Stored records
---------------

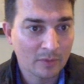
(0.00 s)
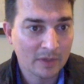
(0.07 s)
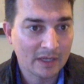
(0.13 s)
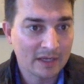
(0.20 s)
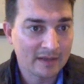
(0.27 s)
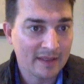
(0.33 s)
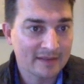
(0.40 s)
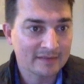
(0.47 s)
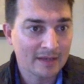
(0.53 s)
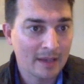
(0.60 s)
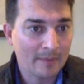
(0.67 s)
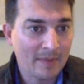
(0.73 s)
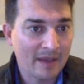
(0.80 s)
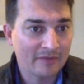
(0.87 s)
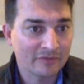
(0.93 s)
we'll get into that
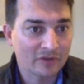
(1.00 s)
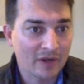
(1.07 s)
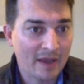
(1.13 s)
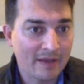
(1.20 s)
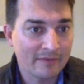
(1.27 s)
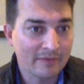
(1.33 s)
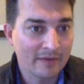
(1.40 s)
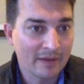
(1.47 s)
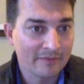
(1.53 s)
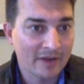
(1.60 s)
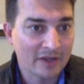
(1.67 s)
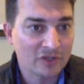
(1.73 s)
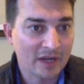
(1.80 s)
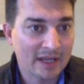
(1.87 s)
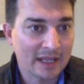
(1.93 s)
same F drive. If I
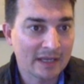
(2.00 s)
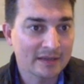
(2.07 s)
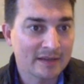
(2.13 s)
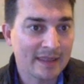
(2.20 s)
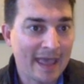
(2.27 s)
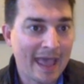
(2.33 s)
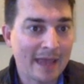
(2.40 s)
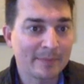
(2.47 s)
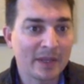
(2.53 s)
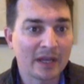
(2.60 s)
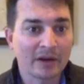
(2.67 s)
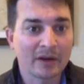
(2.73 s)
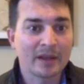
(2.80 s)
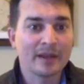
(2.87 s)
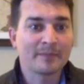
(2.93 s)
try to get into the admin
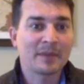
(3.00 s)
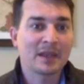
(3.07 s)
area, I'm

---------------

• _About this exercise_
Set down all of the entries exactly. Leave the pictures out.

• _Expected output_
(0.00 s)
(0.07 s)
(0.13 s)
(0.20 s)
(0.27 s)
(0.33 s)
(0.40 s)
(0.47 s)
(0.53 s)
(0.60 s)
(0.67 s)
(0.73 s)
(0.80 s)
(0.87 s)
(0.93 s)
we'll get into that
(1.00 s)
(1.07 s)
(1.13 s)
(1.20 s)
(1.27 s)
(1.33 s)
(1.40 s)
(1.47 s)
(1.53 s)
(1.60 s)
(1.67 s)
(1.73 s)
(1.80 s)
(1.87 s)
(1.93 s)
same F drive. If I
(2.00 s)
(2.07 s)
(2.13 s)
(2.20 s)
(2.27 s)
(2.33 s)
(2.40 s)
(2.47 s)
(2.53 s)
(2.60 s)
(2.67 s)
(2.73 s)
(2.80 s)
(2.87 s)
(2.93 s)
try to get into the admin
(3.00 s)
(3.07 s)
area, I'm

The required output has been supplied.